If you think Fibonacci was just a crazy Italian mathematician, consider this: The May 2 high at 1,370 and the June 16 low at 1,258 occurred right against Fibonacci resistance/support.

What exactly is Fibonacci? How do you calculate Fibonacci levels? Why do Fibonacci levels work? What’s the evidence? How do you trade with Fibonacci?

This article is going to be a bit longer than my normal articles, but hang in there; it will be well worth your time. The answer to the questions above might be the single most important investment secret you’ve ever read.

What exactly is Fibonacci?

Fibonacci, a 12th century Italian mathematician, was the first to mathematically express an aesthetical proportion that has fascinated and influenced mankind for thousands of years.

This proportion is known as Phi or the Golden Mean and is derived from the Fibonacci sequence. The Fibonacci sequence starts out like this:

0, 1, 1, 2, 3, 5, 8, 13, 21, 34, 55, 89, 144, etc.

Each number of the sequence is the sum of the two preceding numbers. The ratio of each successive pair of numbers in the series approximates Phi. The ratios of successive numbers in the series quickly converge on Phi.

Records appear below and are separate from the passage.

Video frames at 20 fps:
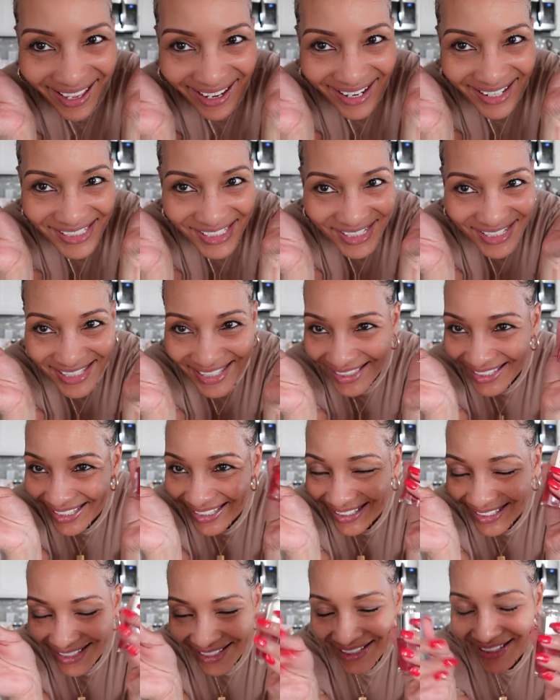I just
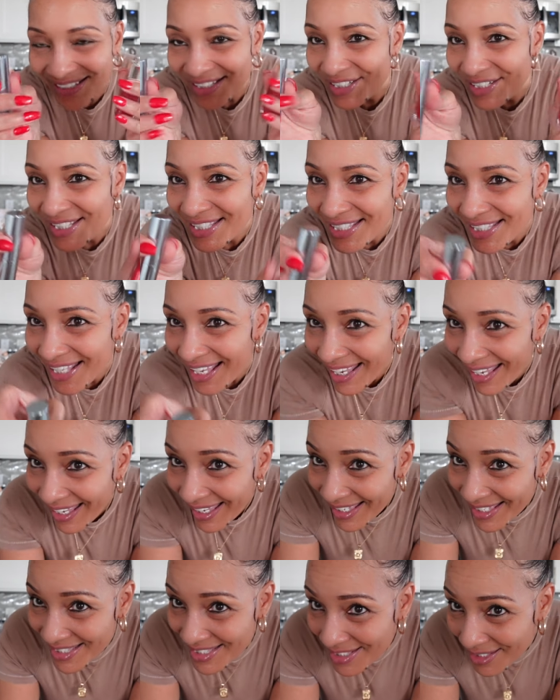think it just
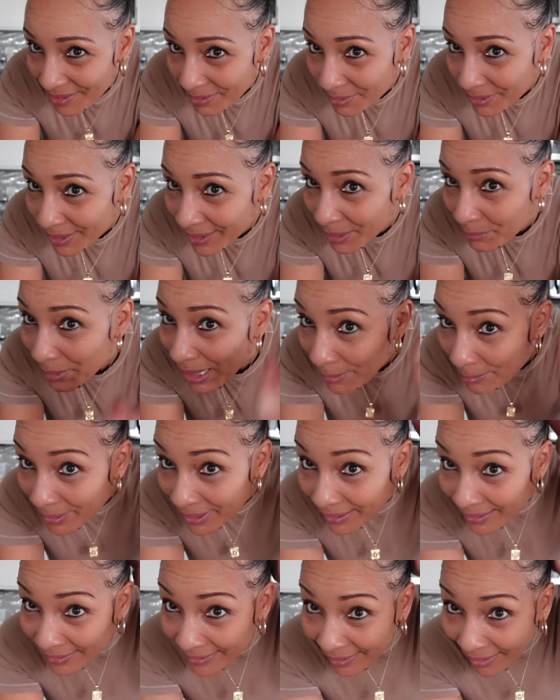adds, oh, look at my
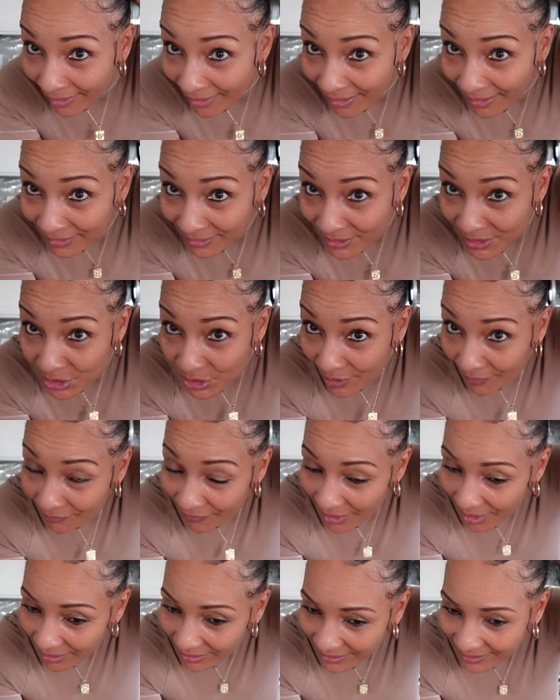bun, y'all. She
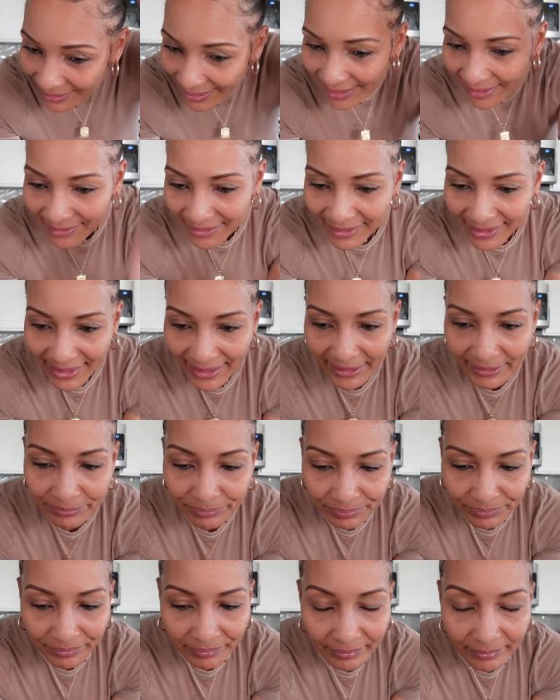falling down again.
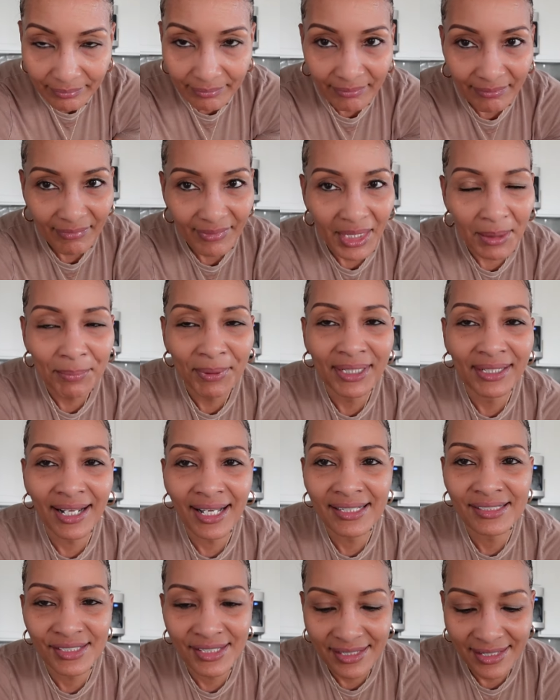But
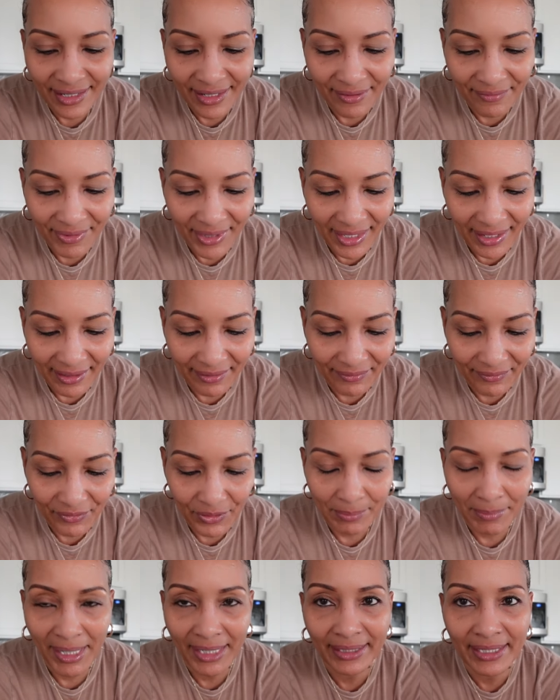I just love that
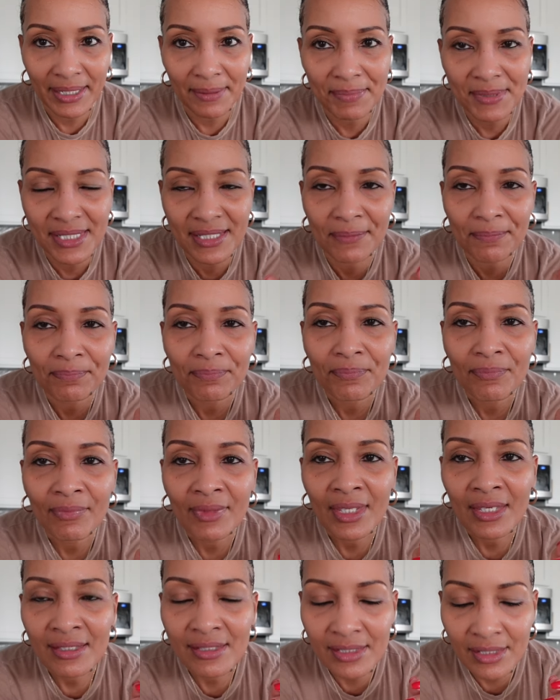for my lips.
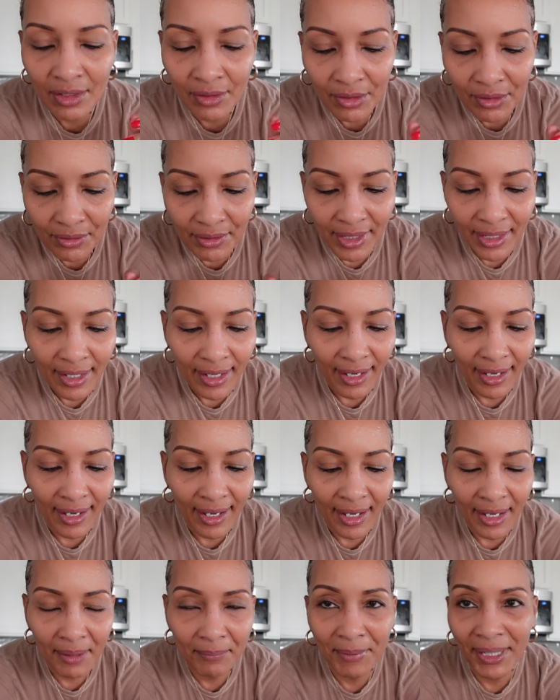So
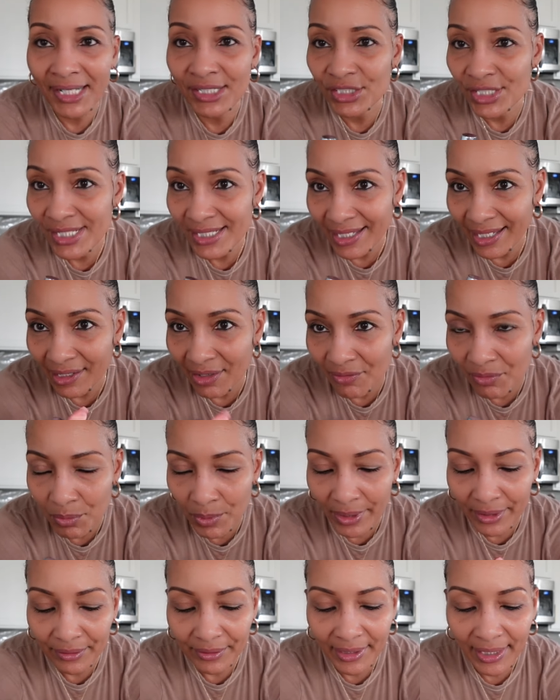I just got off
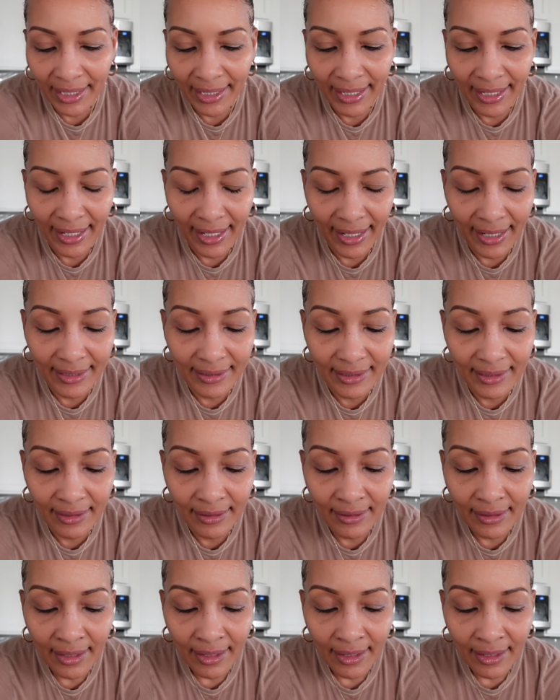work, and let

After the 40th number in the series, the ratio is accurate to 15 decimal places. Fibonacci numbers have certain defining properties:

Division of the preceding number by the subsequent numbers tends to 0.618. Division of the subsequent number by the preceding number tends to 1.618. Division of a number by the second preceding number tends to 2.618.
Division of a number by the second subsequent number tends to 0.382.

Fibonacci Everywhere

The Golden Mean is found in the universe, humans, animals, plants, DNA, music, the bible, ancient architecture, and biology. On your next leisurely stroll notice how many flowers are adorned with a Fibonacci number of petals. 
          
                                                          

Lilies have 3, buttercups 5, delphinium 8, Marigold 13 and sunflowers either  34, 55 or 89 depending on size. Sunflower seeds are arranged in a number of clockwise and anti-clockwise spirals containing 55 or 89 seeds.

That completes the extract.